WHAT IS REQUIRED -> Leave out the pictures and restate every entry word for word.

Stored data entries ->
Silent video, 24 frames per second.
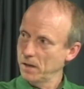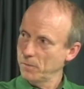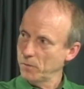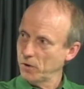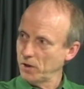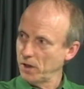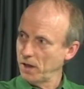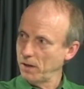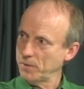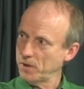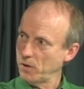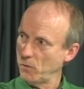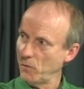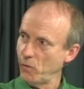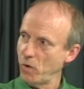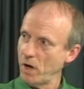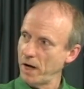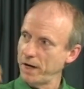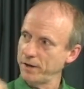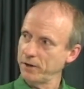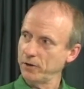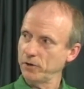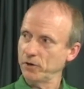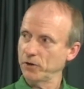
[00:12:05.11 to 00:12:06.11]
perhaps a
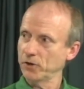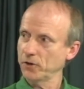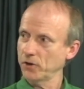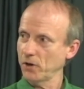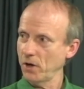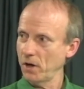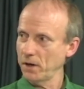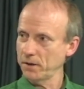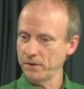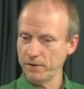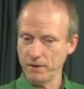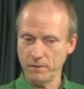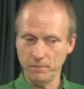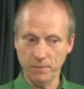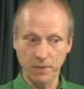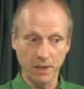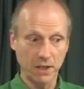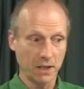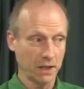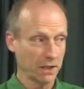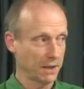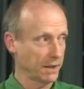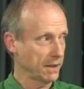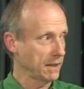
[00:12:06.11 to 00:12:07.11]
wider shot of them,
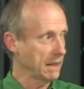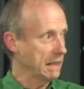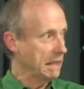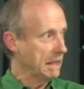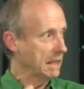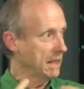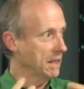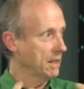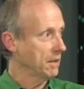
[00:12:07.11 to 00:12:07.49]
because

ANSWER FOR THIS EXERCISE ->
Silent video, 24 frames per second.
[00:12:05.11 to 00:12:06.11]
perhaps a
[00:12:06.11 to 00:12:07.11]
wider shot of them,
[00:12:07.11 to 00:12:07.49]
because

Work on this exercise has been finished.